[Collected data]
--- START ---
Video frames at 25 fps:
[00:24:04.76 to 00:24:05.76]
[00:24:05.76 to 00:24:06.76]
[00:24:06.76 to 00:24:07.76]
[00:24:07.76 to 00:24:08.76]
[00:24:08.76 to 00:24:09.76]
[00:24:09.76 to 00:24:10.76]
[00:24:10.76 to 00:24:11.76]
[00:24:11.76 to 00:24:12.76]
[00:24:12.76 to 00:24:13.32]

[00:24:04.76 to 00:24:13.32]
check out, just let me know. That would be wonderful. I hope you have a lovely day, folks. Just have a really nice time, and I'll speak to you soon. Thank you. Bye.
--- END ---
--- START ---
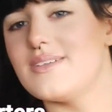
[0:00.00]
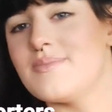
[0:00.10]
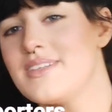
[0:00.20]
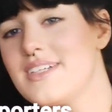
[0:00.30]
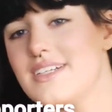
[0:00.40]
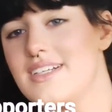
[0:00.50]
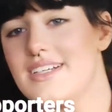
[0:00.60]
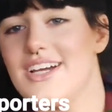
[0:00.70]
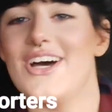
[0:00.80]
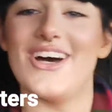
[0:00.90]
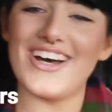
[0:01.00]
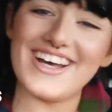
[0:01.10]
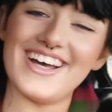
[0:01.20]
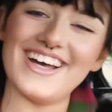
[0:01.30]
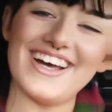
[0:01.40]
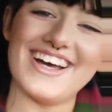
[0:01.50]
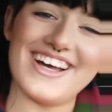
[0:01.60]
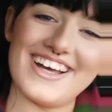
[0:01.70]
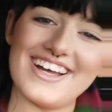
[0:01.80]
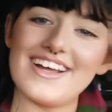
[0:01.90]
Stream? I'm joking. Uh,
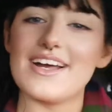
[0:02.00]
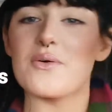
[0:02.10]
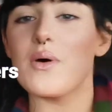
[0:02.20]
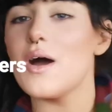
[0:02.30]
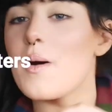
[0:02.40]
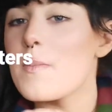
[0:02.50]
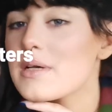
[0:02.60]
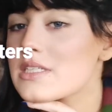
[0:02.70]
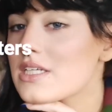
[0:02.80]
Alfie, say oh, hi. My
--- END ---
--- START ---
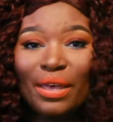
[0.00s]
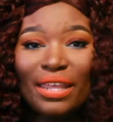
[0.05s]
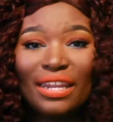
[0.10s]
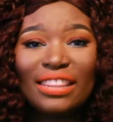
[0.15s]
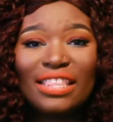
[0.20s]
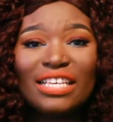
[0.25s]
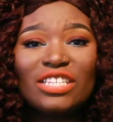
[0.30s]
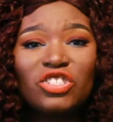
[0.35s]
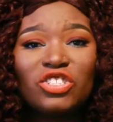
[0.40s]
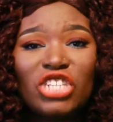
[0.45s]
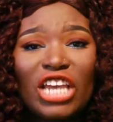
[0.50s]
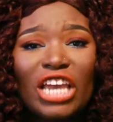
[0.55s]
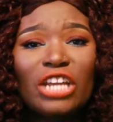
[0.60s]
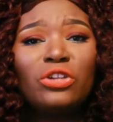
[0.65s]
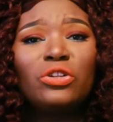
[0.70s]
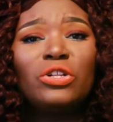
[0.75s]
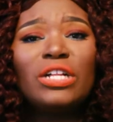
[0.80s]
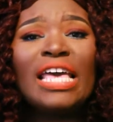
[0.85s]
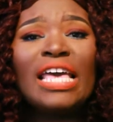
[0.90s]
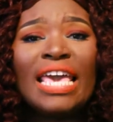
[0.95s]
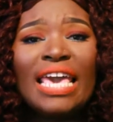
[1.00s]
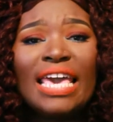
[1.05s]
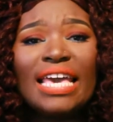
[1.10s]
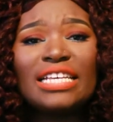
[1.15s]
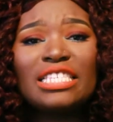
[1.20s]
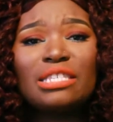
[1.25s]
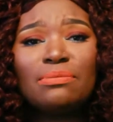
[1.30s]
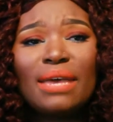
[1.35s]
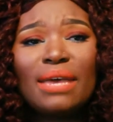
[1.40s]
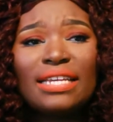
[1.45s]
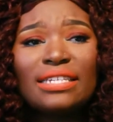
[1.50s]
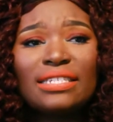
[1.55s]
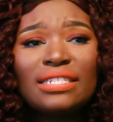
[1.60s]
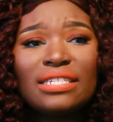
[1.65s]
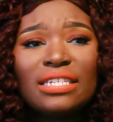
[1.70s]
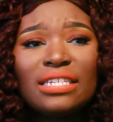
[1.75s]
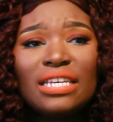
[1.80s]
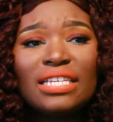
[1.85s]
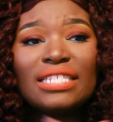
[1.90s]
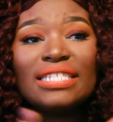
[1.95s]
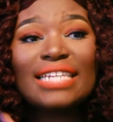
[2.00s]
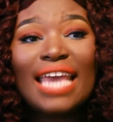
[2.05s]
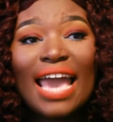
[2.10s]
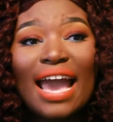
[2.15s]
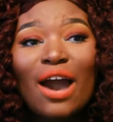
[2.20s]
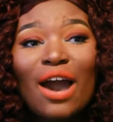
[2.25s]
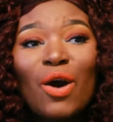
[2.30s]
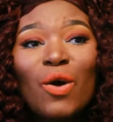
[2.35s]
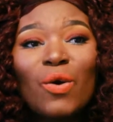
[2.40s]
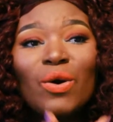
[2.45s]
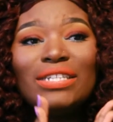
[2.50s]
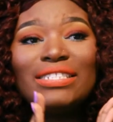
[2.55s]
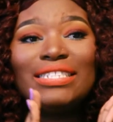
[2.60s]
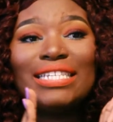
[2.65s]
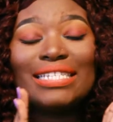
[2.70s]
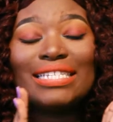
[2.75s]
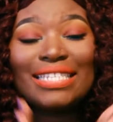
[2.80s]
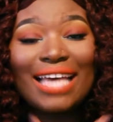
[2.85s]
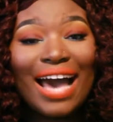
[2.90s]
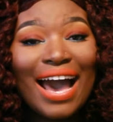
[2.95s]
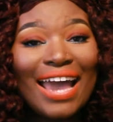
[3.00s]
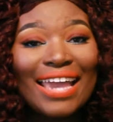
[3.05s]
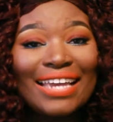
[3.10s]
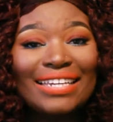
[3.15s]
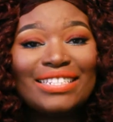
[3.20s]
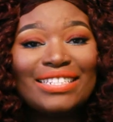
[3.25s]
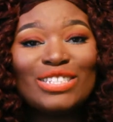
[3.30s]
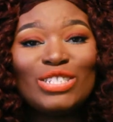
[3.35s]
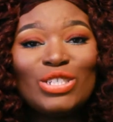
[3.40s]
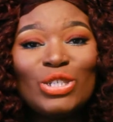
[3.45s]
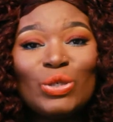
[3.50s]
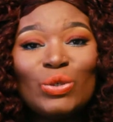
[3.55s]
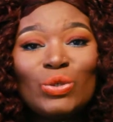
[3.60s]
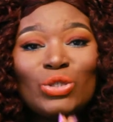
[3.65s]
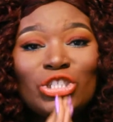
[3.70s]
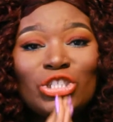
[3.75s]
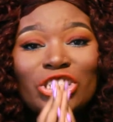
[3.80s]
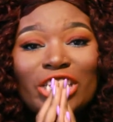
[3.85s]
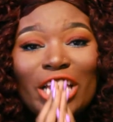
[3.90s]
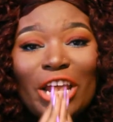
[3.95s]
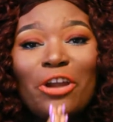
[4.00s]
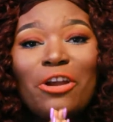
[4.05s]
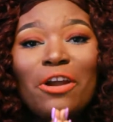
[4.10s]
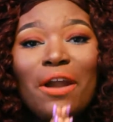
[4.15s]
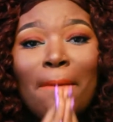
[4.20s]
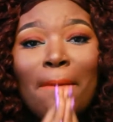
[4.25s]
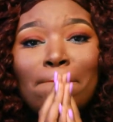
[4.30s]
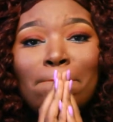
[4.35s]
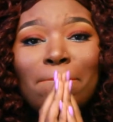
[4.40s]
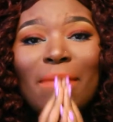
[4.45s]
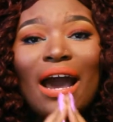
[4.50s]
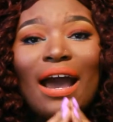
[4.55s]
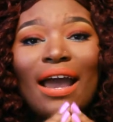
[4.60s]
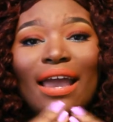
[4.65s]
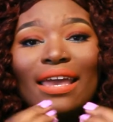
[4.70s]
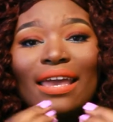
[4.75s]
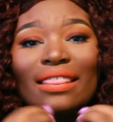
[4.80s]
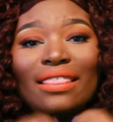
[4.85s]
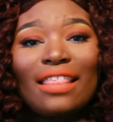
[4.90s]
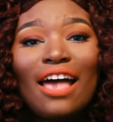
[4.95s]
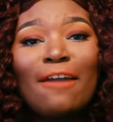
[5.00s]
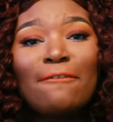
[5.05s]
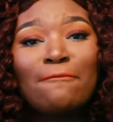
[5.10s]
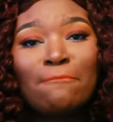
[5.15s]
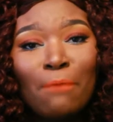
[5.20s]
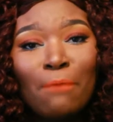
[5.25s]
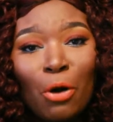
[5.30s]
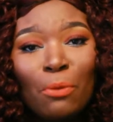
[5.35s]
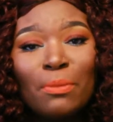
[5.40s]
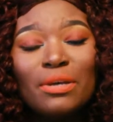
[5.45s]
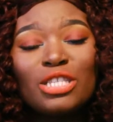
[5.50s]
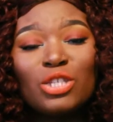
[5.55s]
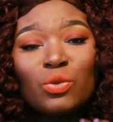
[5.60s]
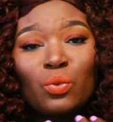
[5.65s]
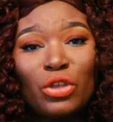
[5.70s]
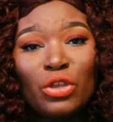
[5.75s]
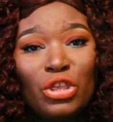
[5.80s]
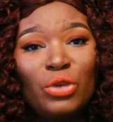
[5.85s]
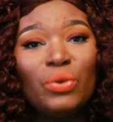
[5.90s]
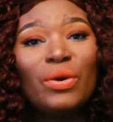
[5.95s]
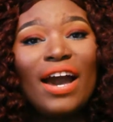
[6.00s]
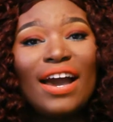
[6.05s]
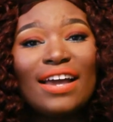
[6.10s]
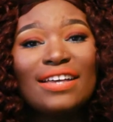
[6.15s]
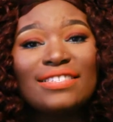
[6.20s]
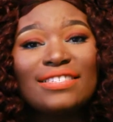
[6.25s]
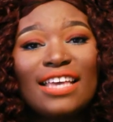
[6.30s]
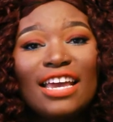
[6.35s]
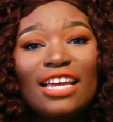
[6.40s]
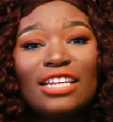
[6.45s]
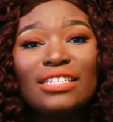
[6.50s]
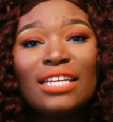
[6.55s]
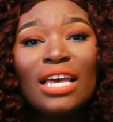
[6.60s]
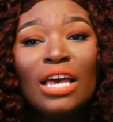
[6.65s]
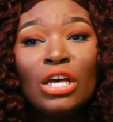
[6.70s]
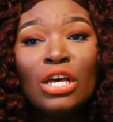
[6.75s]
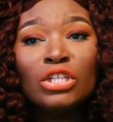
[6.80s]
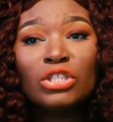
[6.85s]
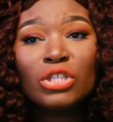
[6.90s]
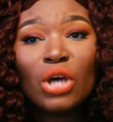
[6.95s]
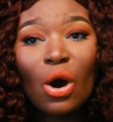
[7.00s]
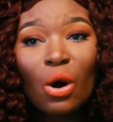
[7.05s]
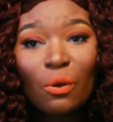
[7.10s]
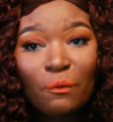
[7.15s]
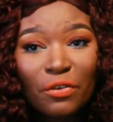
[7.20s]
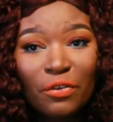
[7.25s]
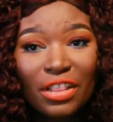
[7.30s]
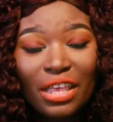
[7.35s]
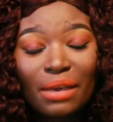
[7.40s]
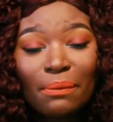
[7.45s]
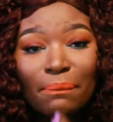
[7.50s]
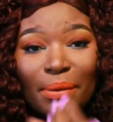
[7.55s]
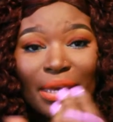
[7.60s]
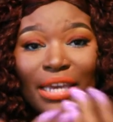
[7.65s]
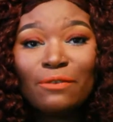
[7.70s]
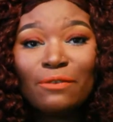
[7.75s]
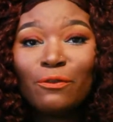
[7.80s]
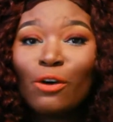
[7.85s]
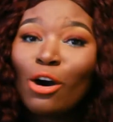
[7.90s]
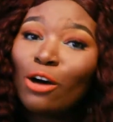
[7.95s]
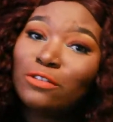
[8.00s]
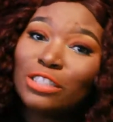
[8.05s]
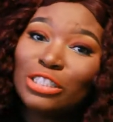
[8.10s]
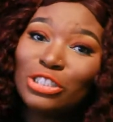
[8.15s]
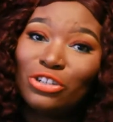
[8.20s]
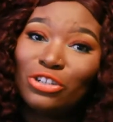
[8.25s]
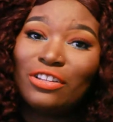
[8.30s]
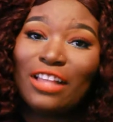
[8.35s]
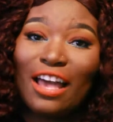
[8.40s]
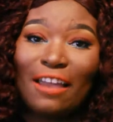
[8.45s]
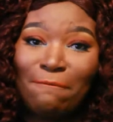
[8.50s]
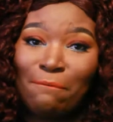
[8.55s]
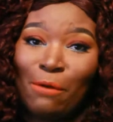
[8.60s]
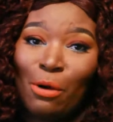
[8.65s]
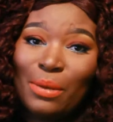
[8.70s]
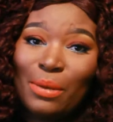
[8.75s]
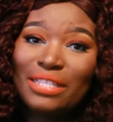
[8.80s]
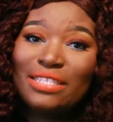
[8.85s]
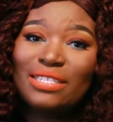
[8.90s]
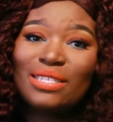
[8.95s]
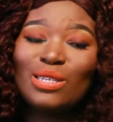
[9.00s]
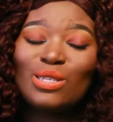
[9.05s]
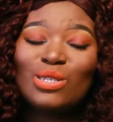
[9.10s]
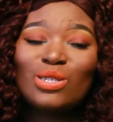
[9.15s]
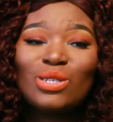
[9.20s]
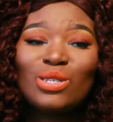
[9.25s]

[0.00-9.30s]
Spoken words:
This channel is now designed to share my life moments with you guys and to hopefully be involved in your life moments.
--- END ---
• [About this task]:
Please give an exact copy of the entries above, from the line with "Video frames at" down to the line with "[00:24:12.76 to 00:24:13.32]", inclusive, and nothing else.

• [Result of the task]:
Video frames at 25 fps:
[00:24:04.76 to 00:24:05.76]
[00:24:05.76 to 00:24:06.76]
[00:24:06.76 to 00:24:07.76]
[00:24:07.76 to 00:24:08.76]
[00:24:08.76 to 00:24:09.76]
[00:24:09.76 to 00:24:10.76]
[00:24:10.76 to 00:24:11.76]
[00:24:11.76 to 00:24:12.76]
[00:24:12.76 to 00:24:13.32]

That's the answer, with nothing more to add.